According to the researchers, the relapse-related genetic changes commonly disrupted the machinery by which white blood cells called B cells mature and proliferate. Importantly, the relapse-related genetic changes only infrequently involved genes directly regulating the responsiveness to anti-cancer drugs.
The analysis also indicated that in most cases, the cancer cells responsible for relapse were related to those that originally gave rise to the cancer. Those relapse cells were present at low levels at diagnosis, the scientists' analysis indicated. However, in a few cases, the relapse cells evolved from genetically distinct cells, indicating that the relapsed leukemia was actually an entirely new cancer.

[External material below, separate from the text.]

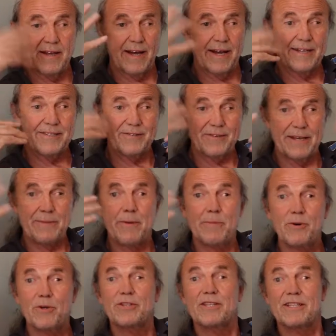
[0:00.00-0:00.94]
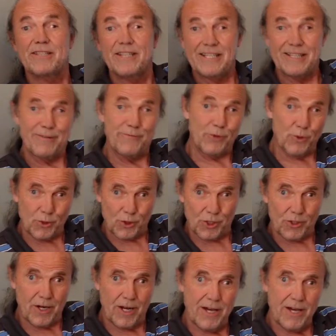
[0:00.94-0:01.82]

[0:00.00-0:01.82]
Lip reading: I dream about that in the future,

"The key finding in our work is that in the majority of cases, relapse is arising from a cell already present at the time of diagnosis," said James Downing, M.D., St. Jude Scientific Director, chair of the Department of Pathology and the paper's senior author. "That cell is selected for during treatment and then subsequently emerges as basis for relapse."
"The second key point is that we have found a large number of new genetic alterations that had not been previously identified as new targets of copy number changes at the time of relapse," Mullighan added.
Mullighan emphasized that the findings do not mean immediate treatments for ALL relapse. "But, this is a very important starting point because we have identified several key pathways that are the most common targets of new genetic changes at the time of relapse," he said.
Identification of these relapse pathways will lead to understanding of the biological machinery of relapse, and ultimately to drugs that target that machinery. Such studies of the relapse machinery are now underway at St. Jude.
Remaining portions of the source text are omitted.